## Exercise data
Content starts

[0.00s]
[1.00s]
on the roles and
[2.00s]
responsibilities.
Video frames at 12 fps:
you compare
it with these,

Content ends
Content starts

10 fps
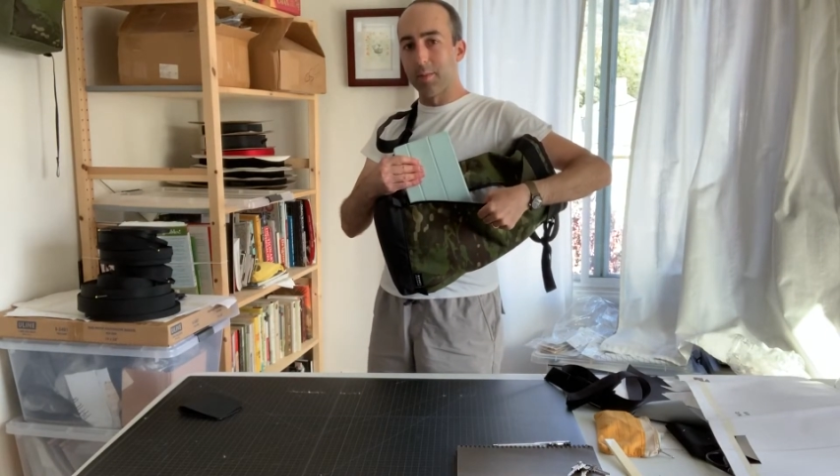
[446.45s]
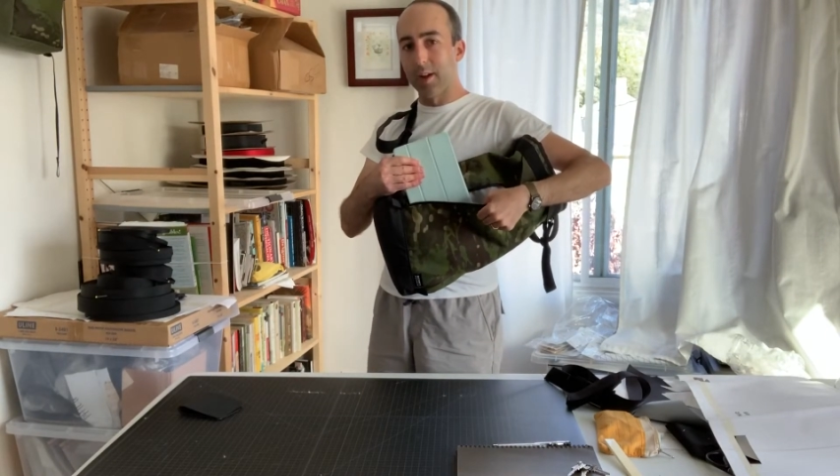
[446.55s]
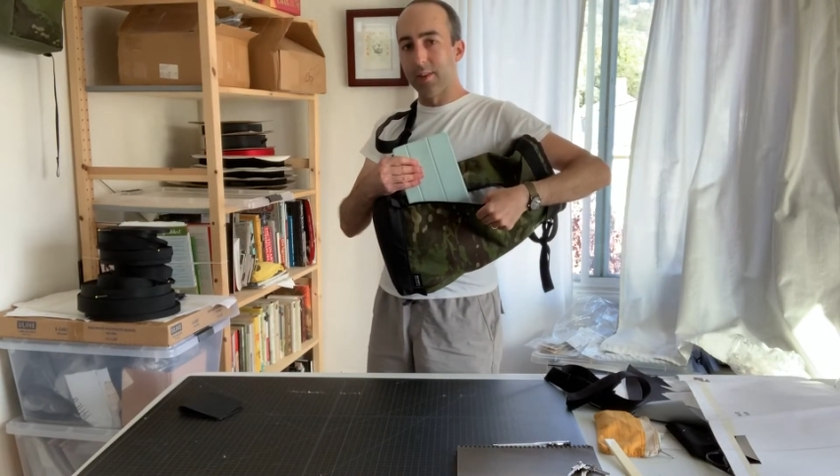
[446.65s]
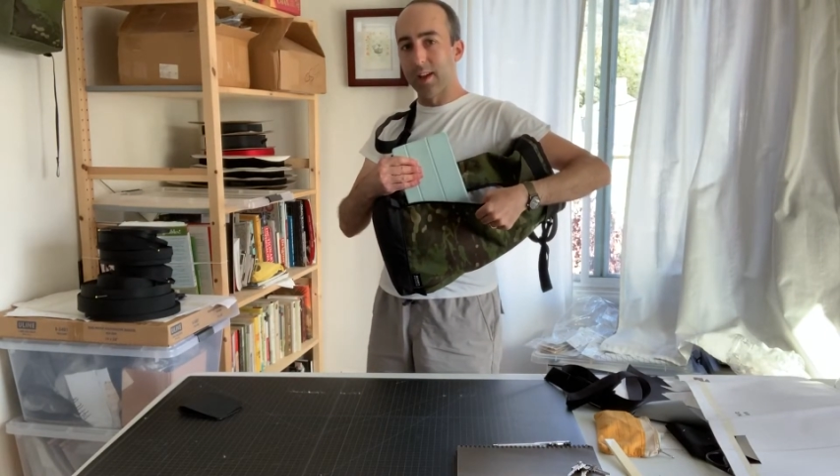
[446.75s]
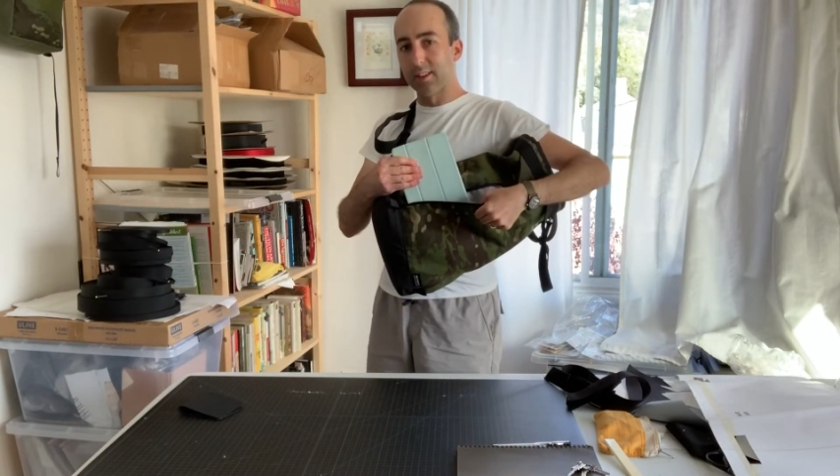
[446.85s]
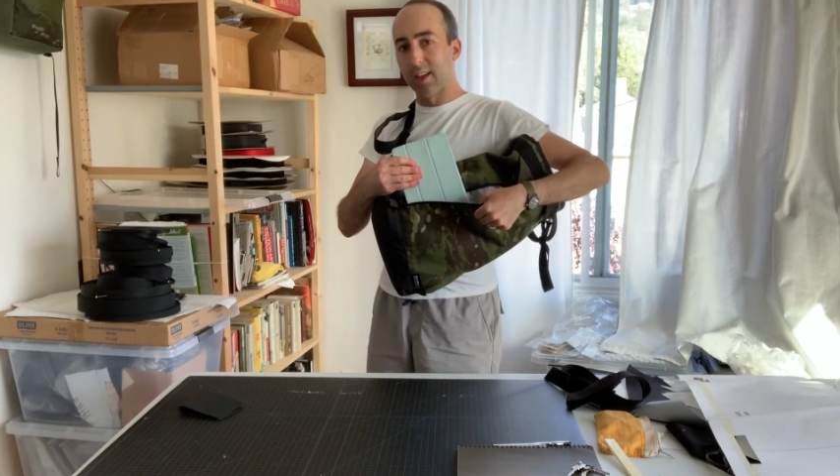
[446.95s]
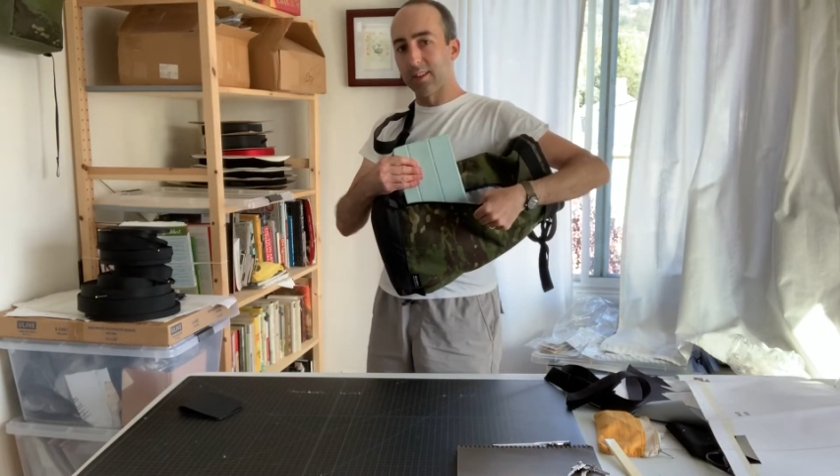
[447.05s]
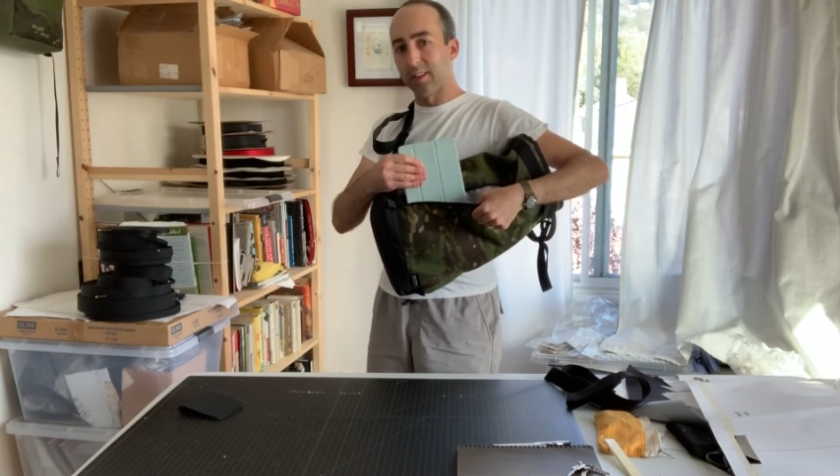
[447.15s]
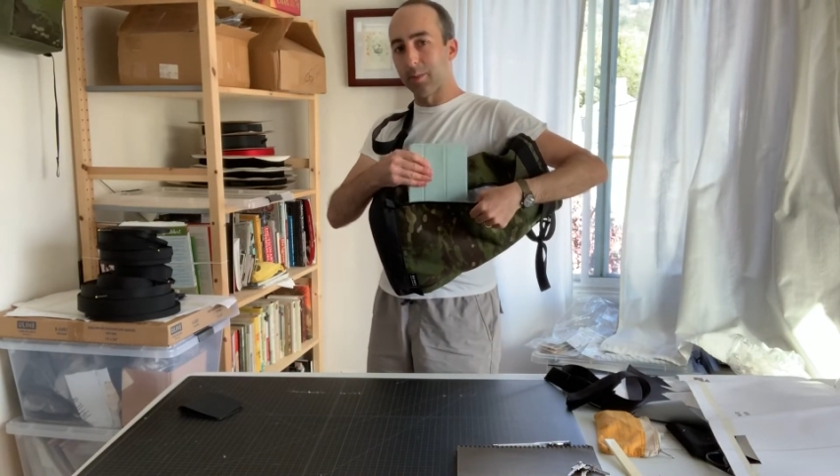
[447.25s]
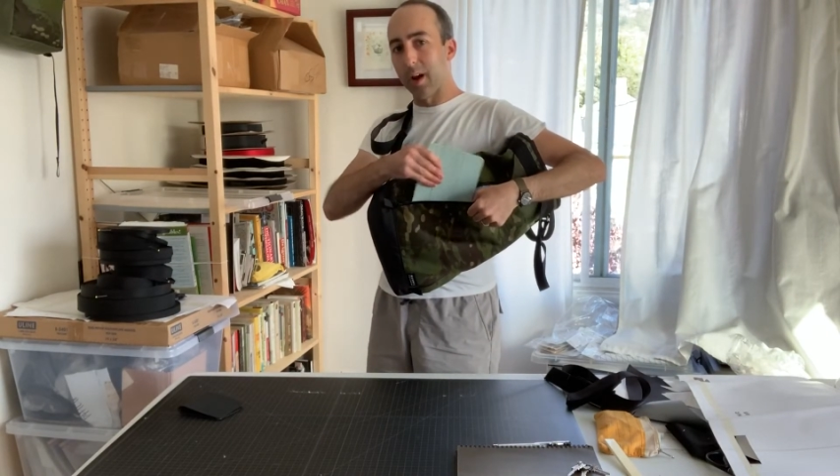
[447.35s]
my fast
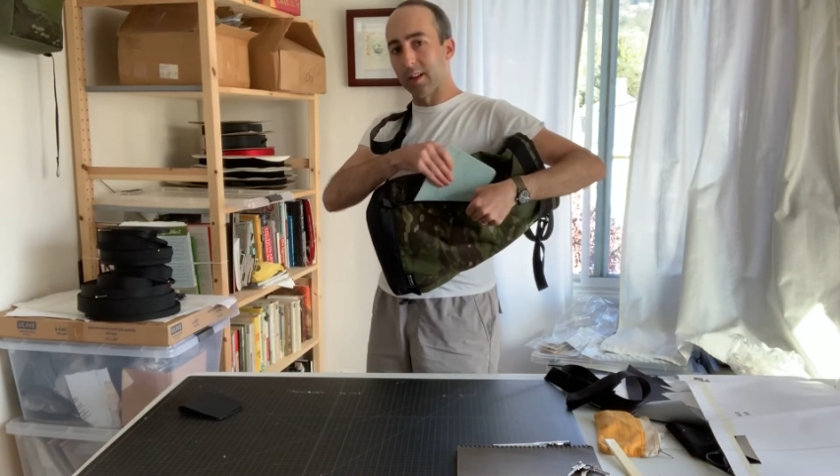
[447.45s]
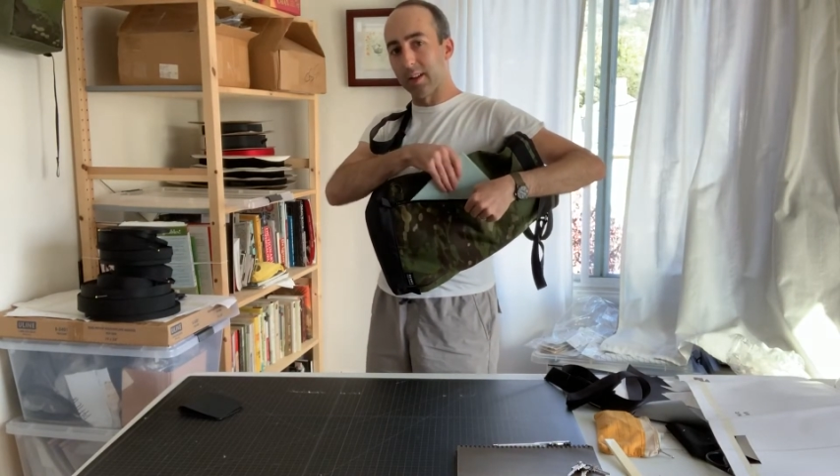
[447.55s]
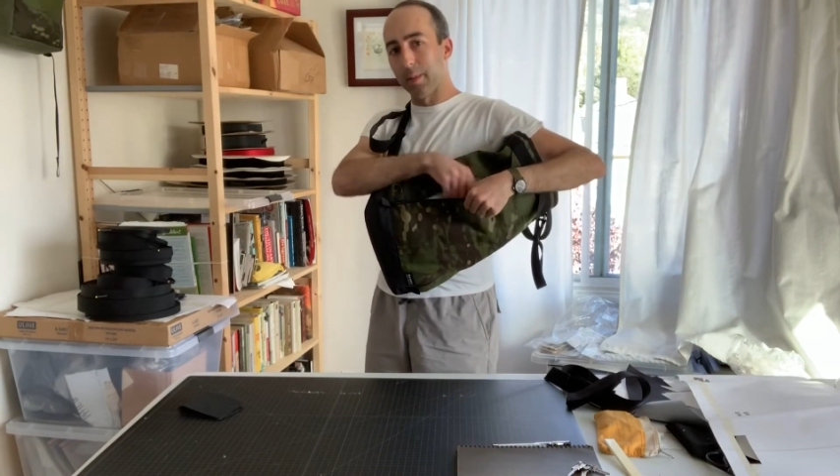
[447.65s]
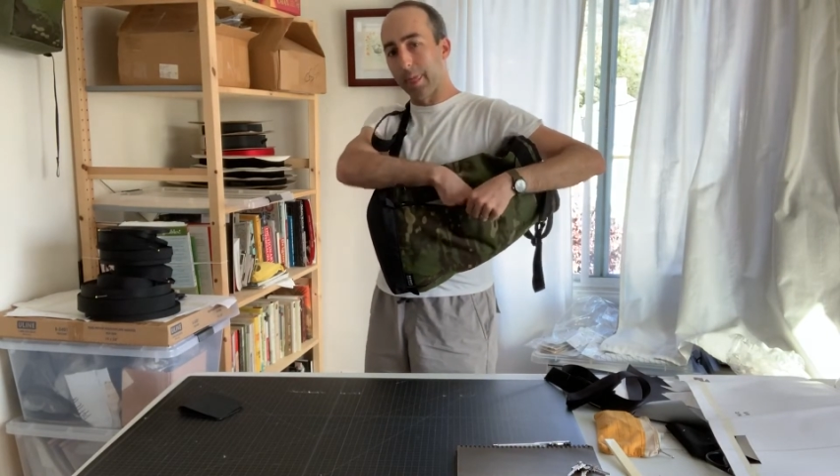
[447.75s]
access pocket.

Content ends
Content starts

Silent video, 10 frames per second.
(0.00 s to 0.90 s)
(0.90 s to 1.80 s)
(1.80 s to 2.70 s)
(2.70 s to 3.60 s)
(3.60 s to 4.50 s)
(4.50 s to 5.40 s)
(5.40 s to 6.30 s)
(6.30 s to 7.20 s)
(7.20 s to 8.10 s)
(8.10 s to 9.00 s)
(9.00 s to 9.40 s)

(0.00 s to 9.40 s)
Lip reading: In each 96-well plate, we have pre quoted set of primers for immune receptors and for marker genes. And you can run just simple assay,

Content ends

Where the line holding "(8.10 s to 9.00 s)" appears in the listing above, start reproducing exactly, and end with the line holding "Lip reading: In".

(8.10 s to 9.00 s)
(9.00 s to 9.40 s)

(0.00 s to 9.40 s)
Lip reading: In each 96-well plate, we have pre quoted set of primers for immune receptors and for marker genes. And you can run just simple assay,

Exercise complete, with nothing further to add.